Em um vídeo gravado por Jovino, ele se despede da doença: "Adeus, covid, até nunca mais".
Segundo um dos netos do casal, o empresário Sérgio Feitosa, os avós não apresentavam os sintomas da doença, e a descoberta só veio após Zélia ter ido a um hospital particular para tratar um corte na perna que não cicatrizava.
"Isso aconteceu em 30 de março. Levamos ela ao hospital e quando tiraram os sinais vitais dela, ela estava com a saturação (de oxigênio) baixa. Foi aí que fizeram uma exame que deu pneumonia e suspeitaram da covid-19", comentou.
De acordo com ele, foram feitos dois testes para covid-19, analisados em laboratórios de diferentes Estados.
O de Alagoas deu negativo, mas o feito em Minas Gerais deu positivo. "Aí foi preciso fazer um terceiro teste rápido, em Maceió, que apontou resultado positivo", contou o neto.
A essa altura, havia uma grande preocupação também com a probabilidade de Jovino, o avô, também ter pego o coronavírus.
Jovino é sete anos mais velho do que Zélia e tem fibrose pulmonar - por isso, já precisa usar um cilindro de oxigênio.
"Ele sempre ficou em alguns momentos mais cansado e teve diarreia e falta de apetite. Não achamos que ele estava com a doença, porque esses sintomas sempre foram 'normais'. Mas, quando fizemos o teste nele, deu positivo", disse Feitosa.
Os membros da família e três funcionários que trabalham na residência também fizeram os testes, mas todos deram negativo para covid-19.
Não se sabe como os avós contraíram o vírus, já que eles não saem de casa. "Acredito que foi alguma visita, ou alguém assintomático. Estamos achando que está acontecendo muita desinformação em relação aos casos de coronavírus no Estado. Se a gente não tivesse levado minha avó para o hospital, não saberia que ela estava doente", explicou.
Tratamento separado
Ambos foram tratados por médicos particulares. Zélia precisou ser internada, mas Jovino ficou em casa. Mesmo separados, os dois receberam praticamente o mesmo tratamento.
O pneumologista Tadeu Lopes, do Hospital Memorial Arthur Ramos, tratou Zélia e contou à BBC News Brasil que a idosa ficou internada por 13 dias, alguns deles na Unidade de Terapia Intensiva (UTI).

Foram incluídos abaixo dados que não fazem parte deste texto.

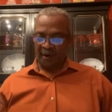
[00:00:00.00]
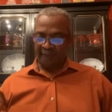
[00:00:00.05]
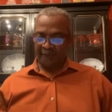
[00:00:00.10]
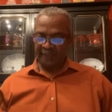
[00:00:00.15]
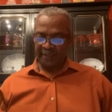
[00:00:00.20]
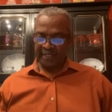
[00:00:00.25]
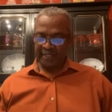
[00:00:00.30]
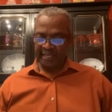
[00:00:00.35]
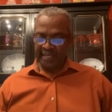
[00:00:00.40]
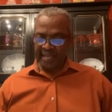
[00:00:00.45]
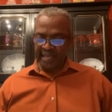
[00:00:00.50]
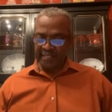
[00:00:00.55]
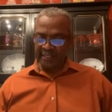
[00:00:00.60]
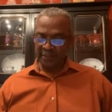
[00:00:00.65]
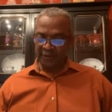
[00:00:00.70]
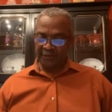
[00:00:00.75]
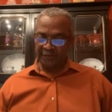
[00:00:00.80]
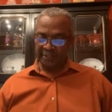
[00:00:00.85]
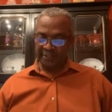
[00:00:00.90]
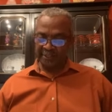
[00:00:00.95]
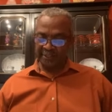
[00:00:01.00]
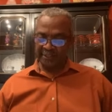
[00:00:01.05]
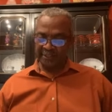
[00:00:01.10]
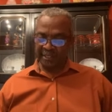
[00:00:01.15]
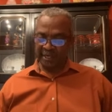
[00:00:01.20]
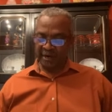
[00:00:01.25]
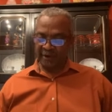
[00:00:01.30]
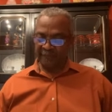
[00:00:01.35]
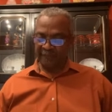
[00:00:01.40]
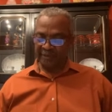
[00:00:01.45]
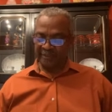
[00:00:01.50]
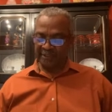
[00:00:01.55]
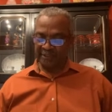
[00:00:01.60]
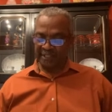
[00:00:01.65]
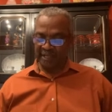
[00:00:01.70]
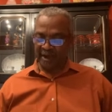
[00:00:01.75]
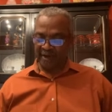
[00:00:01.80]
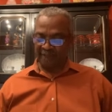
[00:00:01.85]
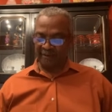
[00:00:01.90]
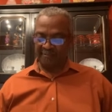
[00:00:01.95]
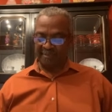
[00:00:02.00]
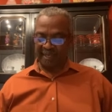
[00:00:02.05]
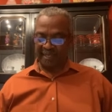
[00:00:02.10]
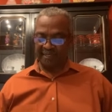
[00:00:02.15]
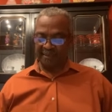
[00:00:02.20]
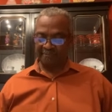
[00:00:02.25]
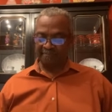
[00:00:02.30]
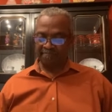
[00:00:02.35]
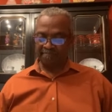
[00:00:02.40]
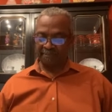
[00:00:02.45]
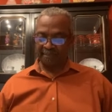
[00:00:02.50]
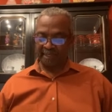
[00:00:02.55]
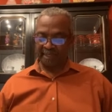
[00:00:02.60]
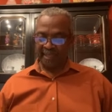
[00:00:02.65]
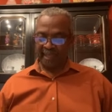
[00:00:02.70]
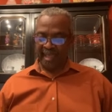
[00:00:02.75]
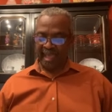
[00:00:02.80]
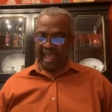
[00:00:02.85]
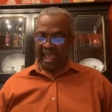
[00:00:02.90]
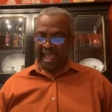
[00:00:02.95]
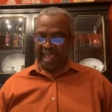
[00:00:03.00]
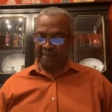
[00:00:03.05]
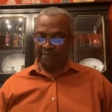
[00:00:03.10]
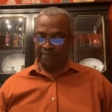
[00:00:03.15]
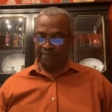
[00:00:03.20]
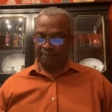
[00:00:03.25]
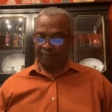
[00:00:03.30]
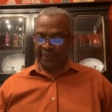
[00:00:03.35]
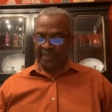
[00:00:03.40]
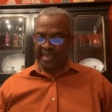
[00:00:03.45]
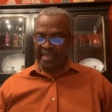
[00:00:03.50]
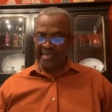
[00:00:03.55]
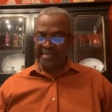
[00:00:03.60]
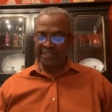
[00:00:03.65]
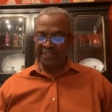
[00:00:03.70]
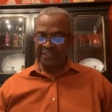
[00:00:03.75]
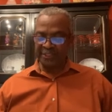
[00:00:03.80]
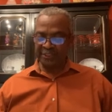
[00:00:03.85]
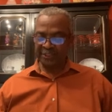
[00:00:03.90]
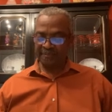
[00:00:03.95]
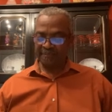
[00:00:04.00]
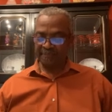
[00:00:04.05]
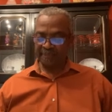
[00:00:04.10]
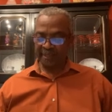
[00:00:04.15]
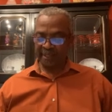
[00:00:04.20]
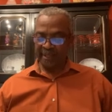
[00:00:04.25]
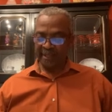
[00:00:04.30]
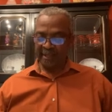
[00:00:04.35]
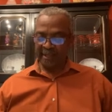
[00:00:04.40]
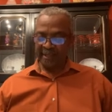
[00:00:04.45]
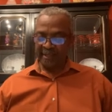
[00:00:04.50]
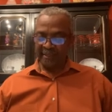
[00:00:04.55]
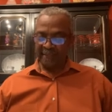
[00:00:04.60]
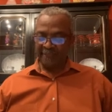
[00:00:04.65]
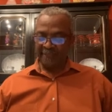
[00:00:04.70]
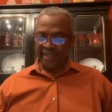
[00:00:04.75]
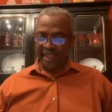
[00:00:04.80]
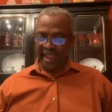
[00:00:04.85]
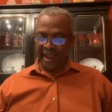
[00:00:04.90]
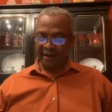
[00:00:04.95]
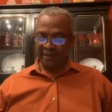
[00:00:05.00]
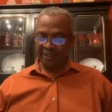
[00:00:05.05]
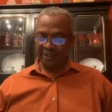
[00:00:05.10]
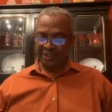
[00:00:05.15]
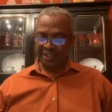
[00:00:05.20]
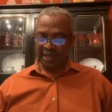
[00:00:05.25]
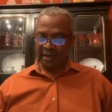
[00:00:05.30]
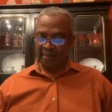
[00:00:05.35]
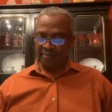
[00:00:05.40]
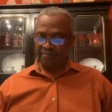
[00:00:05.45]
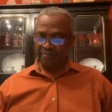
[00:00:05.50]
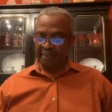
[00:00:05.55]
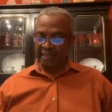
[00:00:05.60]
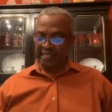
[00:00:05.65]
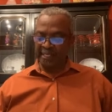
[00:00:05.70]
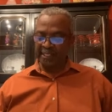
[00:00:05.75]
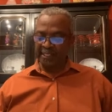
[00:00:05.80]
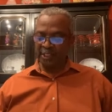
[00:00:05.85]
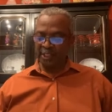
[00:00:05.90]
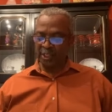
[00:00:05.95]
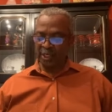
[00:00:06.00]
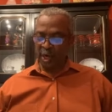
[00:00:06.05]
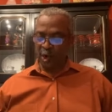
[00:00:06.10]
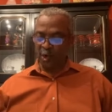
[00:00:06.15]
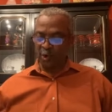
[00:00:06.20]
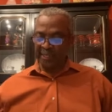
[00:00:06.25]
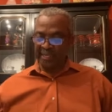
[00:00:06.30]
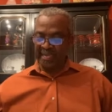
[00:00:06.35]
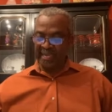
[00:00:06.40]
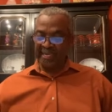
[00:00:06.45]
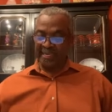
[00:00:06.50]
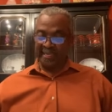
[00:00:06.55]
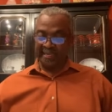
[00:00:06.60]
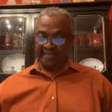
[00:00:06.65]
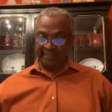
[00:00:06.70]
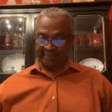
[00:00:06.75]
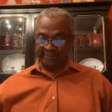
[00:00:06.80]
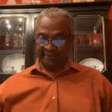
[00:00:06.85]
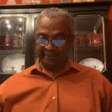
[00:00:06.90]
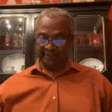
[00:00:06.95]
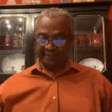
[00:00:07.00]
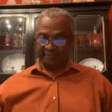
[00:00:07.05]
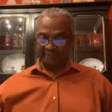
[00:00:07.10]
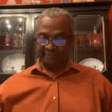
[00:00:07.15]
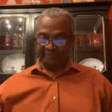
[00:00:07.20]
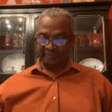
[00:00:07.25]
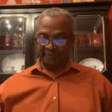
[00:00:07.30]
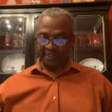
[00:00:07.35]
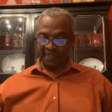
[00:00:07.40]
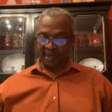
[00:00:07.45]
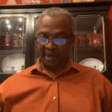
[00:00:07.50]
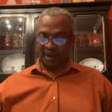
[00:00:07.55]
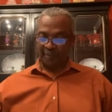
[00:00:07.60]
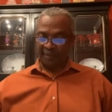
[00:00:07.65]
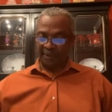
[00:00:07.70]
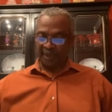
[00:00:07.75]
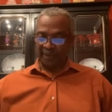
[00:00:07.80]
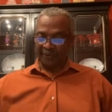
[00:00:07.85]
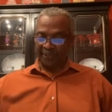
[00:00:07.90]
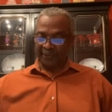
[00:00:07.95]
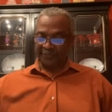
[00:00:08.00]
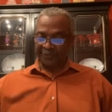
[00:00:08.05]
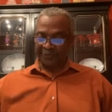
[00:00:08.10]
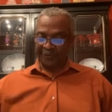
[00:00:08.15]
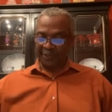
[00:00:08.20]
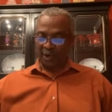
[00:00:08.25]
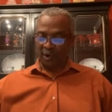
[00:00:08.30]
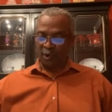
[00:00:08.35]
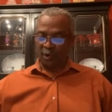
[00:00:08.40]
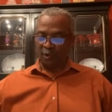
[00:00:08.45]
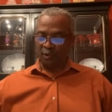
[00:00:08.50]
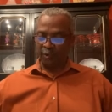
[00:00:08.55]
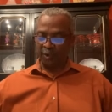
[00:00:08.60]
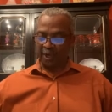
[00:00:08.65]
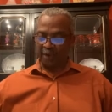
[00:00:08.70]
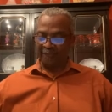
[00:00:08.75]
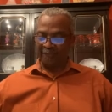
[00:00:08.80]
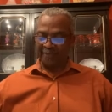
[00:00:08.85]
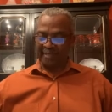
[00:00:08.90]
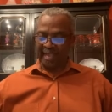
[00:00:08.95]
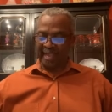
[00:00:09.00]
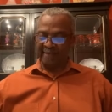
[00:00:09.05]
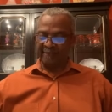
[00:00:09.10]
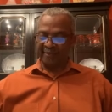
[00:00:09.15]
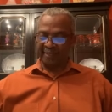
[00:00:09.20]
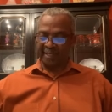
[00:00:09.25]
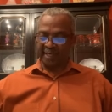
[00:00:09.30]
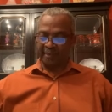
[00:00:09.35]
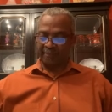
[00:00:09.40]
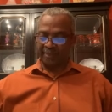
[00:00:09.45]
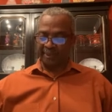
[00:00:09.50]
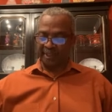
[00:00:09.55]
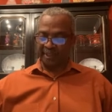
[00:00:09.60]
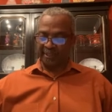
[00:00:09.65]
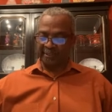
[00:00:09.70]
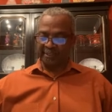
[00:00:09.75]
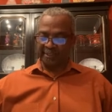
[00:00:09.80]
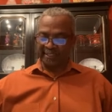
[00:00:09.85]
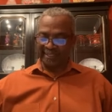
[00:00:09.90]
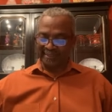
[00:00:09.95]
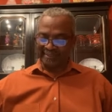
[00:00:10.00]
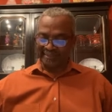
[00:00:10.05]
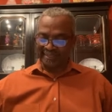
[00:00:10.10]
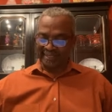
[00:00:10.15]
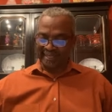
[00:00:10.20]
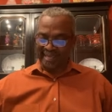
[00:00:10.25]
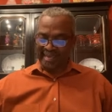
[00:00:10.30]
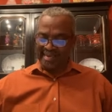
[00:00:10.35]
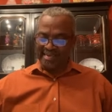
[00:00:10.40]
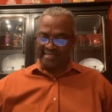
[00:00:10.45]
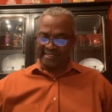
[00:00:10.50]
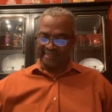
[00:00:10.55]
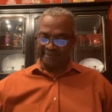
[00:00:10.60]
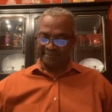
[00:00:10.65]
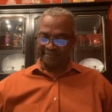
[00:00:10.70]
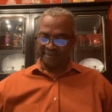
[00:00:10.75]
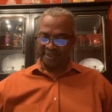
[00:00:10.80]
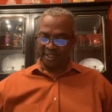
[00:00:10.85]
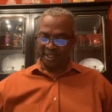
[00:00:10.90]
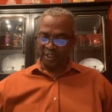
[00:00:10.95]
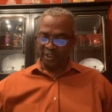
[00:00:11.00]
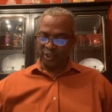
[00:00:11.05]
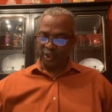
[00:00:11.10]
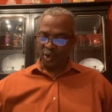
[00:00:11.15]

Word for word: Of the increase of his government and peace, there shall be no end upon the throne of David and upon his kingdom,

Segundo o médico, o caso foi considerado grave, mas ela não precisou ficar entubada. Ela foi tratada com uma combinação de hidroxicloroquina, dois antibióticos (azitromicina e ceftarolina) e um antiviral, o Tamiflu, indicado para gripe.
"Ela evoluiu bem e respondeu satisfatoriamente às medicações, não apresentando reações à hidroxicloroquina ou efeitos colaterais", explicou o médico.

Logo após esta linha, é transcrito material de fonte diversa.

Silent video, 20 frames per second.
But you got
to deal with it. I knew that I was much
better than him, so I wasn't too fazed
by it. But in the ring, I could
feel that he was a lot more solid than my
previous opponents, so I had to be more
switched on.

Segundo Lopes, Zélia pode ser considerada recuperada. "Se levarmos em conta os critérios clínicos, sim, ela está assintomática no momento", disse o médico.
Já Jovino foi tratado em casa por uma equipe de profissionais da saúde, entre eles a pneumologista Fátima Alécio, que disse que o estado de saúde de Jovino era considerado "moderado estável."
"Seguindo o protocolo do Ministério da Saúde, utilizei o tratamento com hidroxicloroquina e azitromicina. Mas ele estava estável, sendo tratado em casa, com assistência médica 24h e tinha toda uma estrutura de hospital", disse ela.
Alécio enfatizou que não há recomendação para que as pessoas tomem medicamentos por conta própria sem supervisão médica. "Se alguém está sentindo algo, deve procurar uma unidade de saúde e receber orientação médica."
Para a família, a cura de ambos, diante de tantas mortes de idosos pela covid-19 — 73% dos pacientes que vieram a óbito no Brasil têm mais de 60 anos, de acordo com os dados mais recentes do ministério da Saúde —, pode ser considerada um milagre.
"A nossa família crê muito em Deus, e nós acreditamos que isso foi um milagre, que eles são muito abençoados. Eles estão bem em casa", disse o neto do casal.